Ingredients You’ll Need

Before we start cooking, here’s a detailed list of ingredients. Don’t let the number of items scare you—it’s all about layering flavors and textures, and it’s so worth it in the end.

Vegetables (cut in 2-inch batons or cubes):

  • 1 medium bitter gourd (korola) – thinly sliced
  • 1 small raw banana (kachkola) – peeled and cut into batons
  • 1 small potato – peeled and chopped
  • 1 brinjal (begun) – not too soft, cut into cubes
  • 1 ridge gourd (jhinge) – peeled and cut
  • 1 drumstick (shojne danta) – cut into 2-inch pieces
  • ¼ cup raw papaya (optional) – peeled and cubed
  • ¼ cup white pumpkin (chalkumro, optional) – peeled and cubed
  • A few hyacinth beans (sheem) or string beans – if in season

For tempering and flavor:

  • 2 tablespoons mustard oil (use this if you want the authentic flavor)
  • ½ teaspoon radhuni (or substitute with mustard seeds if you can’t find it)
  • 1 teaspoon panch phoron (a Bengali five-spice mix)
  • 2 bay leaves
  • 2 dried red chillies
  • ½ inch fresh ginger – ground to a paste
  • 1 teaspoon poppy seed paste or mustard paste (optional)
  • Salt to taste
  • ½ teaspoon sugar (optional but recommended)
  • 1½ cups milk – to add creaminess and balance
  • 1 tablespoon ghee – for finishing
  • Bori (dried lentil dumplings) – fried (optional but gives great crunch)

Preparation Steps

Let’s go through this step-by-step, just like you would in your kitchen, apron tied, ladle in hand.

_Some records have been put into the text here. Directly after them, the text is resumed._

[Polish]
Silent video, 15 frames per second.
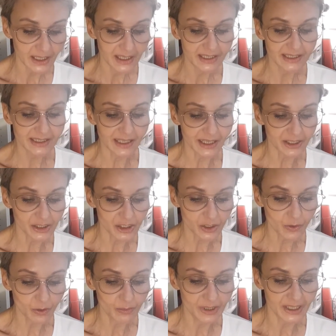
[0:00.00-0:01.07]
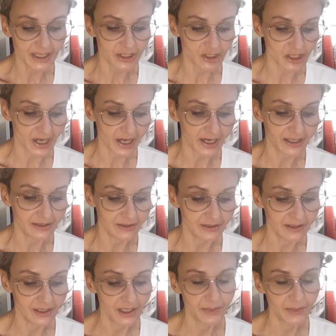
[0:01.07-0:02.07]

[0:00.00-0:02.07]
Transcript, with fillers: starczyłoby na sztachety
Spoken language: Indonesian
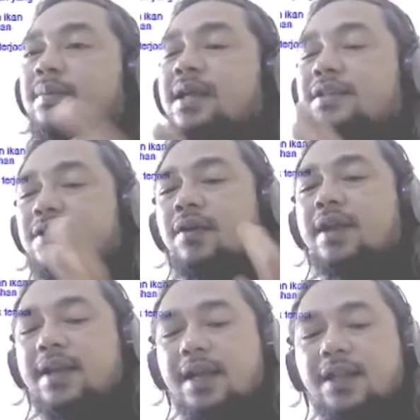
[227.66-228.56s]
Jumlah
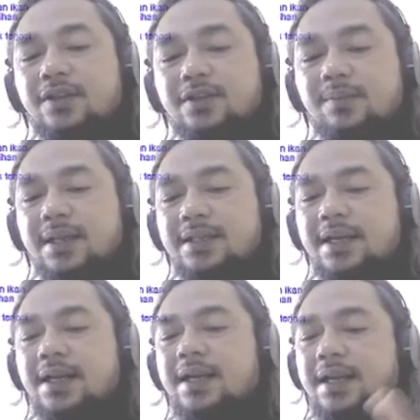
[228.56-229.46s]
stok ikan atau jumlah
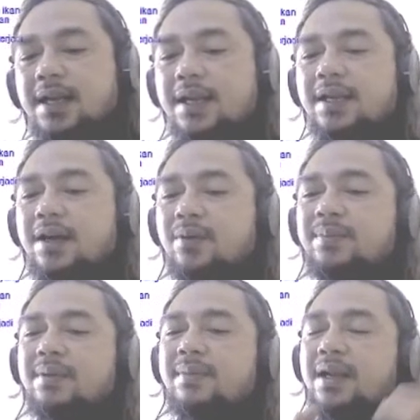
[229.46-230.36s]
cadangan ikan yang
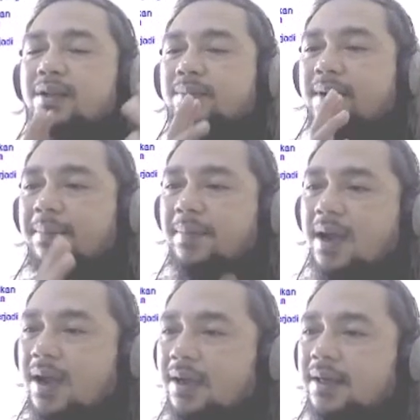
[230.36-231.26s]
optimal itu
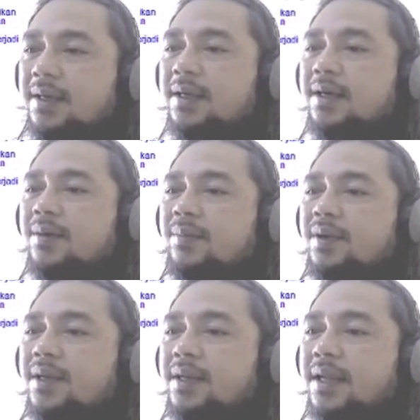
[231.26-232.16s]
berapa?
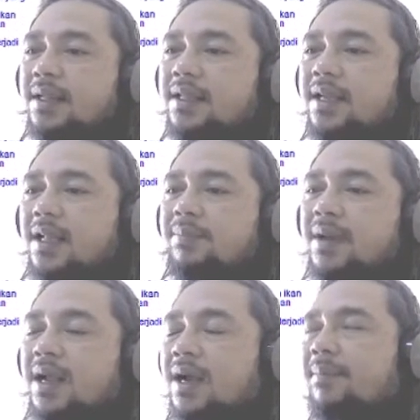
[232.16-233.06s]
kemudian tingkat
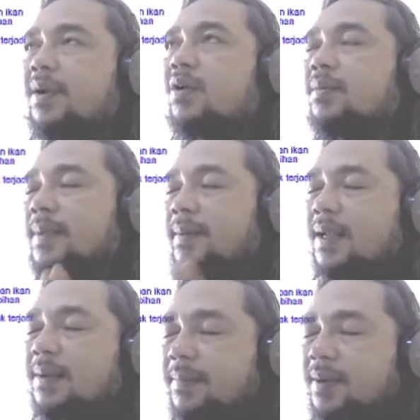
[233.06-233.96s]
penangkapan
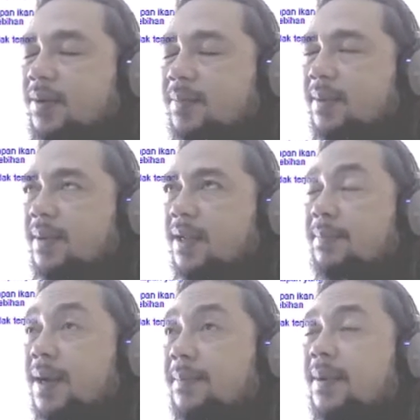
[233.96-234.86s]
optimalnya,
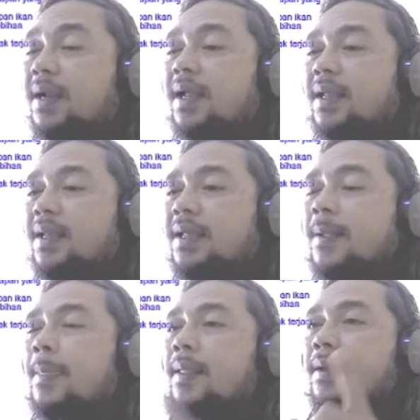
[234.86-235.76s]
optimalnya berapa. Nah,
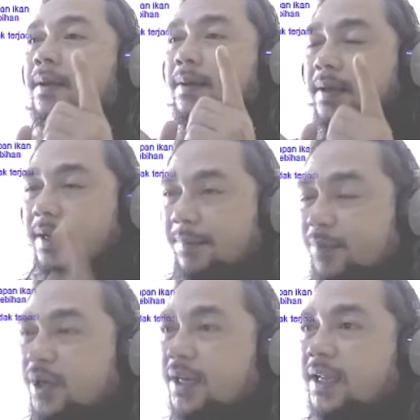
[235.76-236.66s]
ini
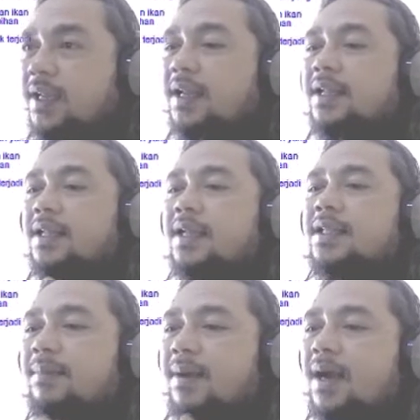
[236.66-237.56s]
ilmu ini nanti
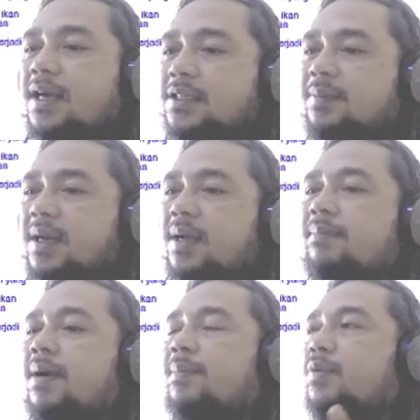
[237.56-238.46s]
kita bahas pada
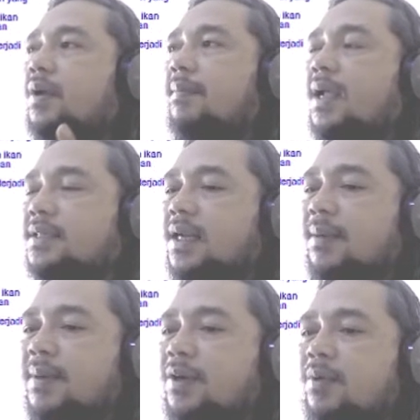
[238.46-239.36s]
bab 12
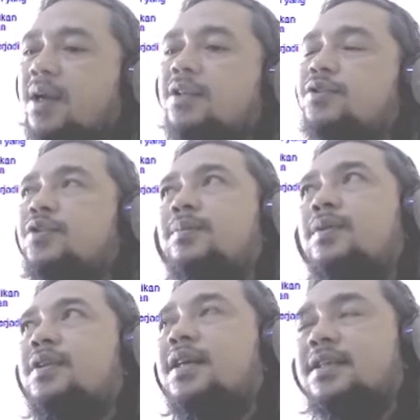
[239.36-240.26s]
halaman 273
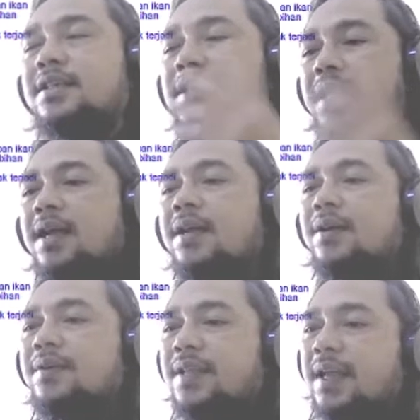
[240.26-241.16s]
setelah
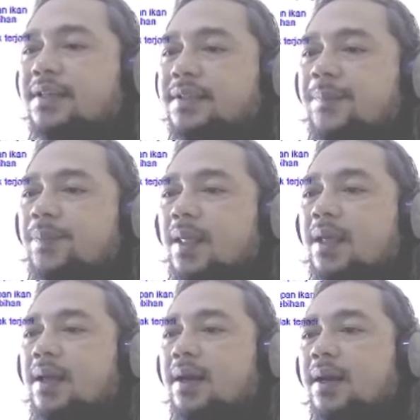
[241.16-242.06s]
UTS.
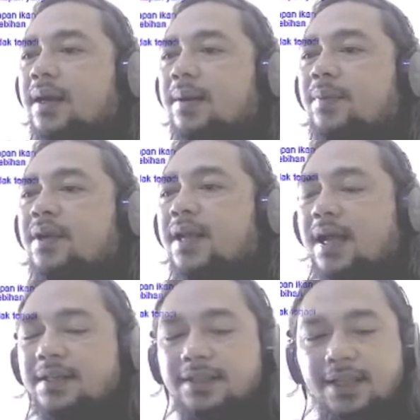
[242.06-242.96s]

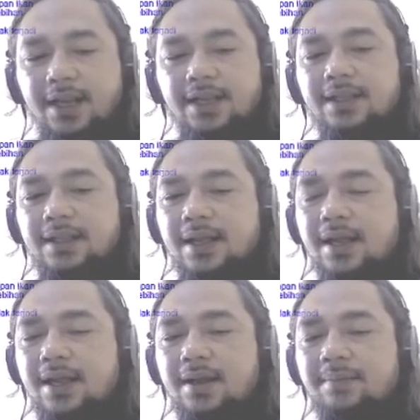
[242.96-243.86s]
Kemudian setelah
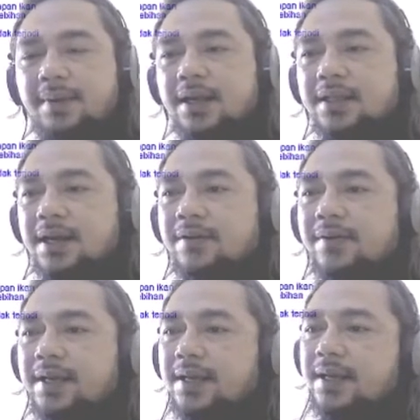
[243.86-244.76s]
kita
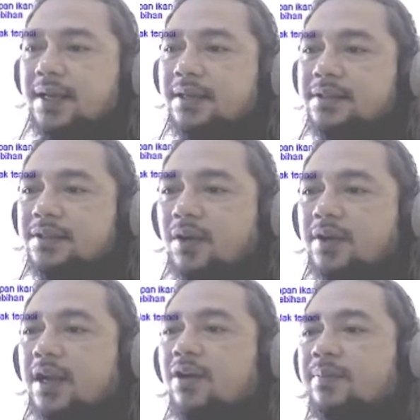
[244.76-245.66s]
mengetahui ya
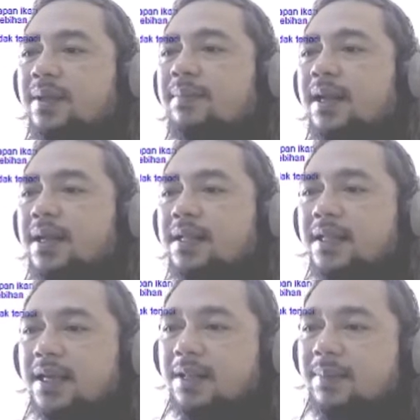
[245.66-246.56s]
stok yang optimal dan
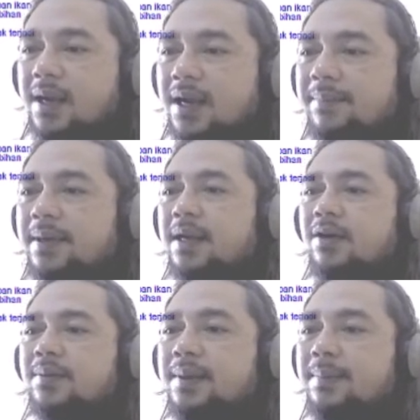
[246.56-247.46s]
tingkat penangkapan
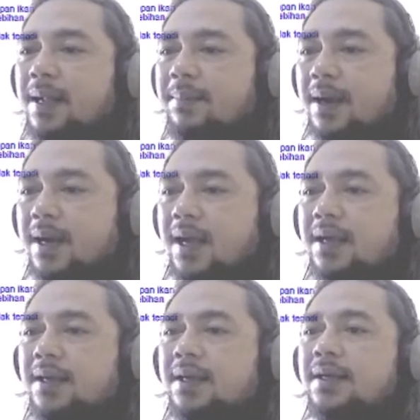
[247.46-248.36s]
yang optimal,
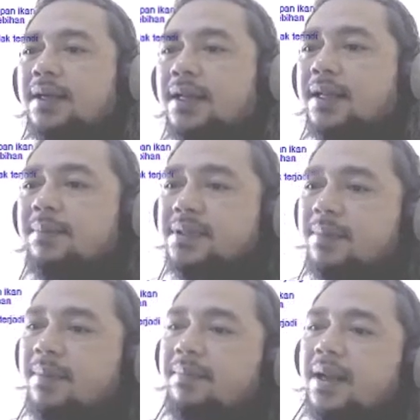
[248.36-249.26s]
maka kita
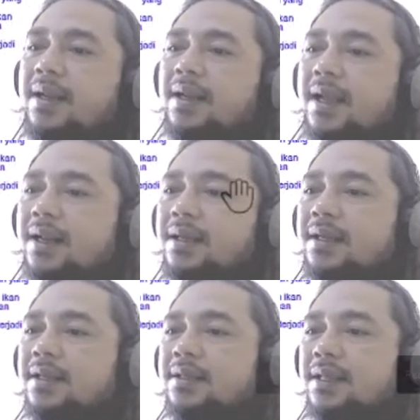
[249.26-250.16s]
bisa membandingkan
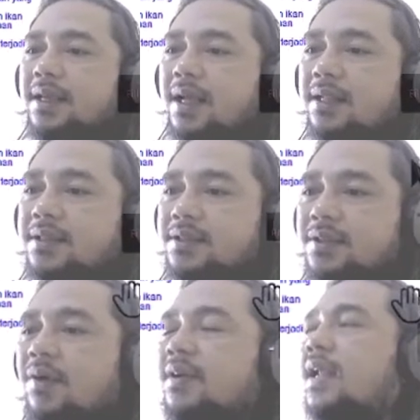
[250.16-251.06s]
tingkat
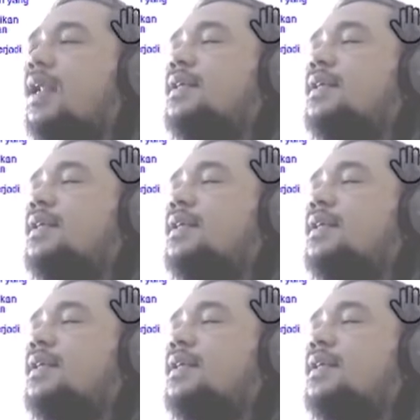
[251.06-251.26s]
stok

Step 1: Prep the Vegetables

Start by washing, peeling, and chopping all the vegetables. The bitter gourd should be sliced a bit thinner than the rest, because we’ll be frying it slightly to reduce the bitterness.

Raw banana and drumsticks are essential here—they add texture and depth. If you’re using papaya or white pumpkin, make sure to cut them into small chunks so they cook evenly with the rest.

Step 2: Lightly Fry the Bitter Gourd

Heat about a tablespoon of mustard oil in a deep pan or wok. When it starts to smoke slightly, add the sliced bitter gourd and sauté on medium heat until they turn golden and a little crisp. This step is crucial—it mellows the harsh edge of bitterness.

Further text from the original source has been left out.